Dozens of components from different suppliers are usually installed on a bicycle: gears, brakes, saddle and so on. Most parts simply come from the catalog, they are hardly adapted for the bike to be built. The suppliers largely determine which technical innovations come onto the market – and at what price, says Taco Carlier. At Van Moof, they wanted to change that.
That is why the company developed and designed everything about the new S3 and X3 models, precisely tailored to its own needs. The production of the components, on the other hand, was outsourced and in some cases the final assembly of the e-bikes. On the one hand, the wheels should meet the ideas of the two industrial designers and Van Moof founders down to the last detail. On the other hand, they should be significantly cheaper. This obviously succeeded: While the predecessor still cost around 3400 euros, the price for the S3 is now just under 2000 euros, although many components have been improved.

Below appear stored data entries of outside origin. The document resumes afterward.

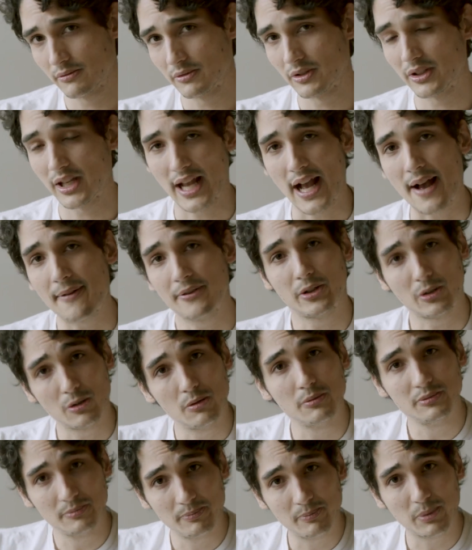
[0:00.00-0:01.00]
They have their
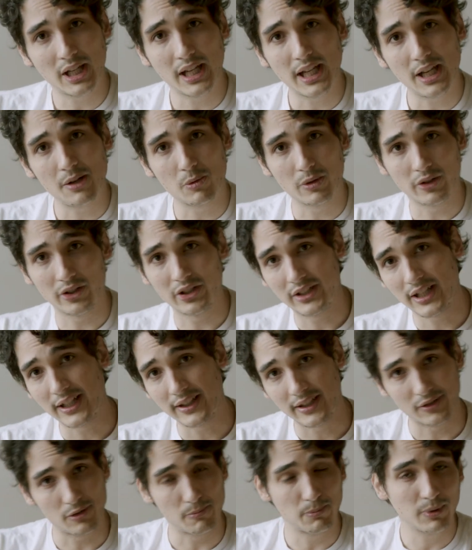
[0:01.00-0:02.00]
own plane where they take
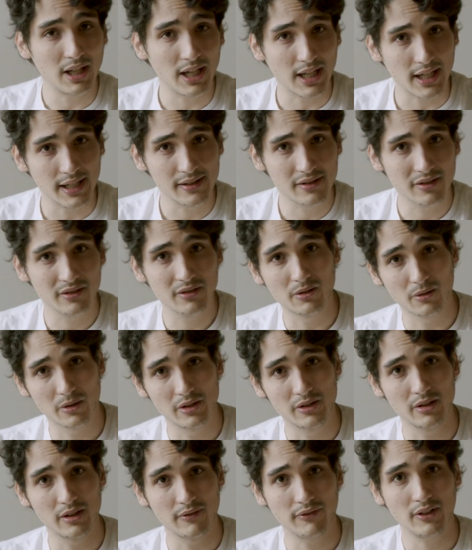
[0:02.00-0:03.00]
the supplies, so
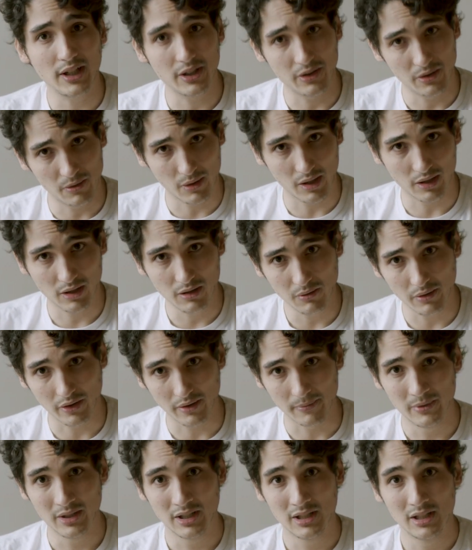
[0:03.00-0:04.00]
he's gonna fly. Do you wanna go with him?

The Carlier brothers had an extremely successful role model for their development: “We do not focus on classic bicycle manufacturers, but we learned a lot from the electronics industry, especially Apple,” says Taco Carlier. The IT group was the first to concentrate entirely on development and design and to outsource the production of the devices entirely to service providers. Van Moof does the same.
Demand is growing rapidly – and the corona crisis could even exacerbate the boom
The smartphone also sets the pace for the product cycle: there will be a revised version of the current model in one year and new development the following year, says Carlier. That is why they are already working on the S4 and even the S5. It is more about the software and the service for bicycles. And of course about efficiency: “A little less choice, a little more globalization and much stronger economies of scale, so that the price drops further.” That is why the models without electric drive have recently been removed from the range. The future, then, would be fully automated production.

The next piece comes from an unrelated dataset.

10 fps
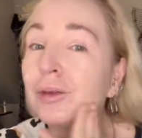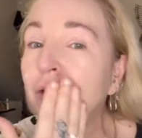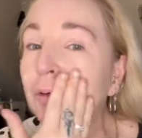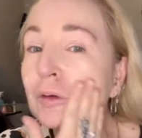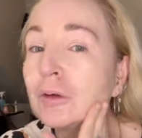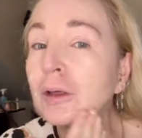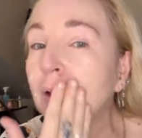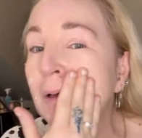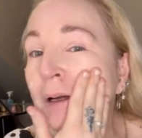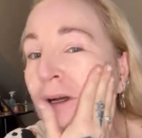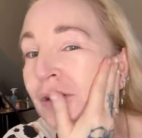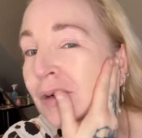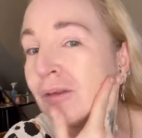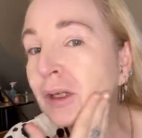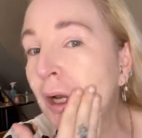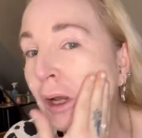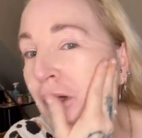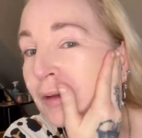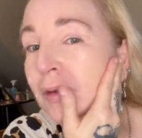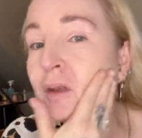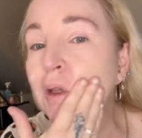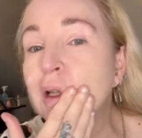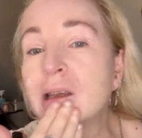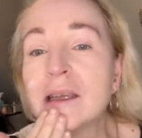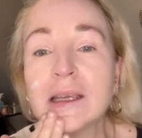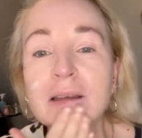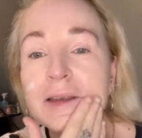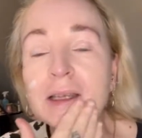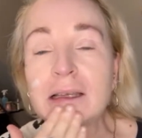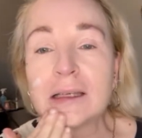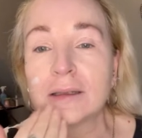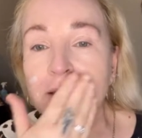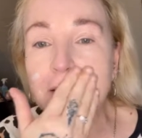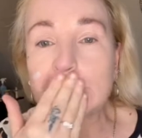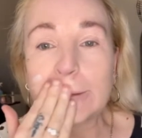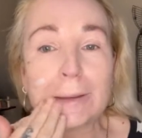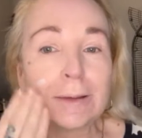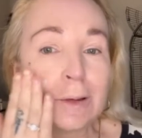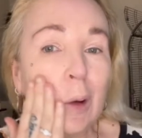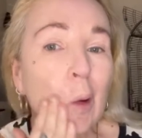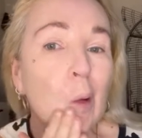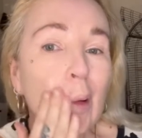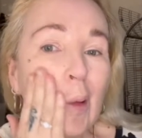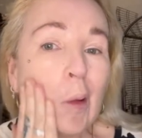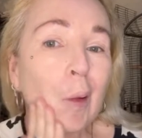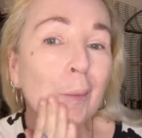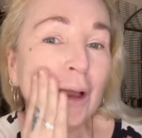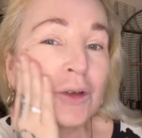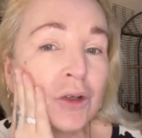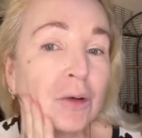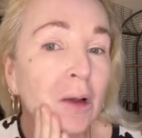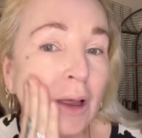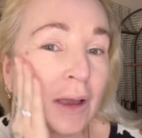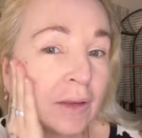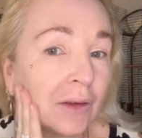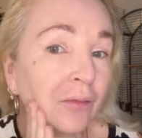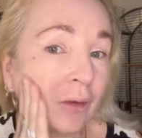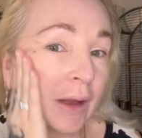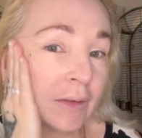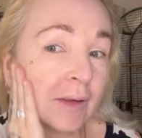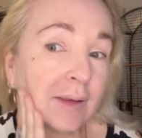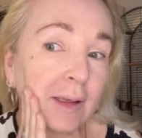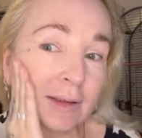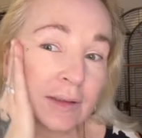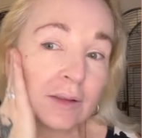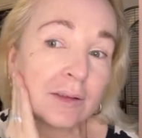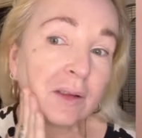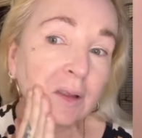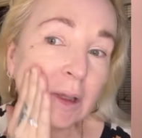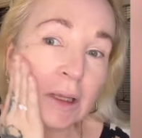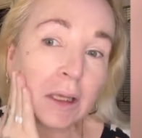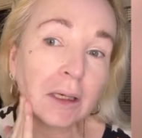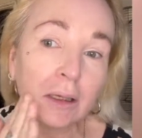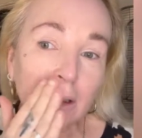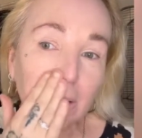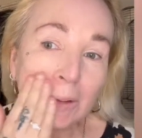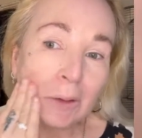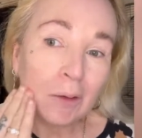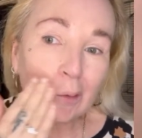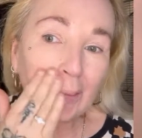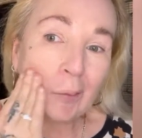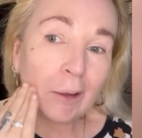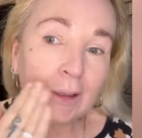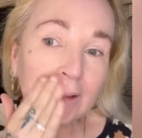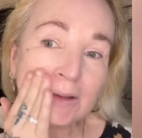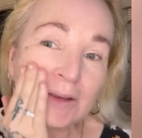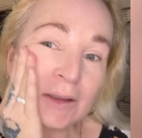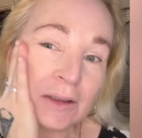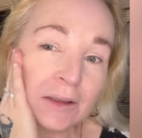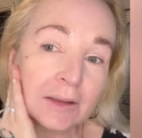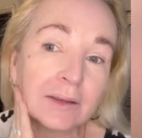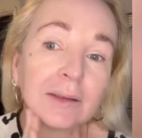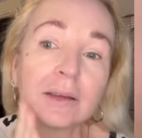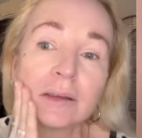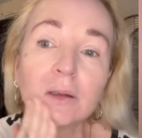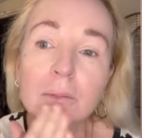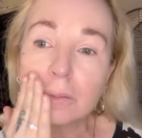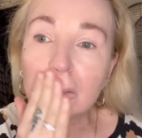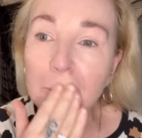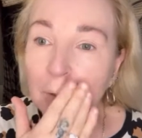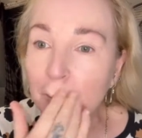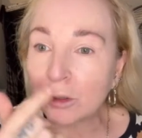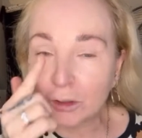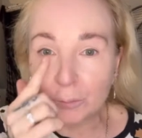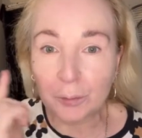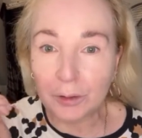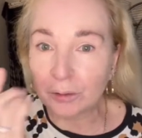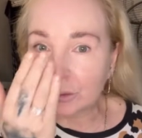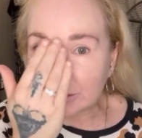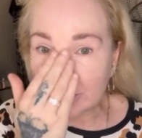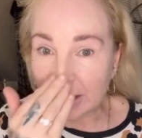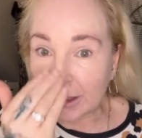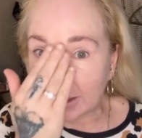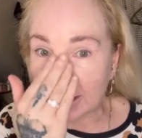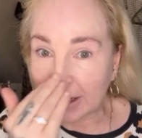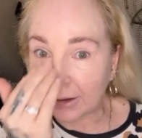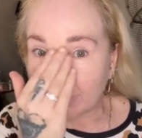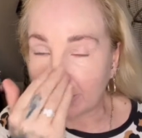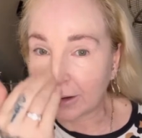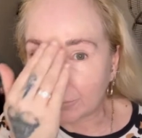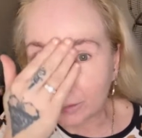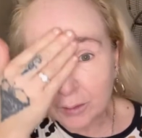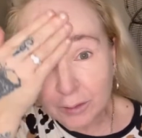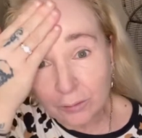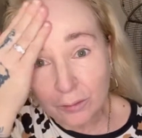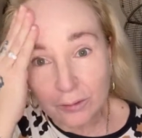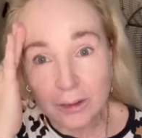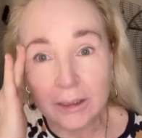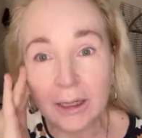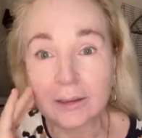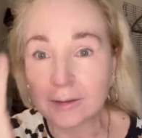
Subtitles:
not usually, I don't really like the sticky consistencies. But I do like the effect this has on the skin. It really does. I'm not going to put it under the eye area because I've already, like I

The demand for e-bikes has been growing rapidly for years. According to the Zweirad-Industrie-Verband (ZIV), sales in Germany rose last year by almost 40 percent to just under 1.4 million units. Almost a third of all bikes sold had an electric motor installed. And the Corona crisis could exacerbate the boom, ZIV believes. The industry suffered from the shutdown in many countries in Asia, where most of the bicycles and components are produced, and then from the closed shops in this country. But now one is optimistic to catch up on some of the missed business, precisely because many people move more and no longer want to take the bus and train to get to work. And in the long term, one expects the market share of e-bikes to increase anyway.
Of course, the coronavirus also made work more complicated for Van Moof. Carlier is almost alone at the headquarters in Amsterdam. Where 120 people used to work, five or six mechanics are now employed. The rest work in the home office. It is very lucky that the design, development, and production of the new models take place entirely in Taiwan. As a result, the company is already used to working decentrally. Carlier’s brother and co-founder Ties himself works from Asia. In addition, Taiwan has so far hardly been affected by the coronavirus. This was the only reason why the planned start of sales in mid-May had to be kept.

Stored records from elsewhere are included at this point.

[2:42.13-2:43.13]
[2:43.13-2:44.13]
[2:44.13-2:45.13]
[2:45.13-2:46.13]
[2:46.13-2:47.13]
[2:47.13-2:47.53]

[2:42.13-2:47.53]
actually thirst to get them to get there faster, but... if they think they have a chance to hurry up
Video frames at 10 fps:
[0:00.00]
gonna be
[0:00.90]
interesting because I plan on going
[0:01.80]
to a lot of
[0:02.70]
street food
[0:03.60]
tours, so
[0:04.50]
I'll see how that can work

Van Moof is already feeling significantly higher demand, says Taco Carlier. This year they sold almost 50 percent more bikes than in the same period in 2019, now around 100 pieces a day – even from the older, more expensive model. The capacity of the successor is much larger: Van Moof can deliver up to 10,000 bicycles here every month, up to 500 a day, says Carlier. This should double Van Moof’s sales this year, it has already quadrupled in 2019.
The start-up benefits from its sales almost exclusively via the network. Except for a few of its own flagship stores, Van Moof only sells through its own website – and that remains open even in Corona times. From that point of view, the timing might have been good for the Carliers.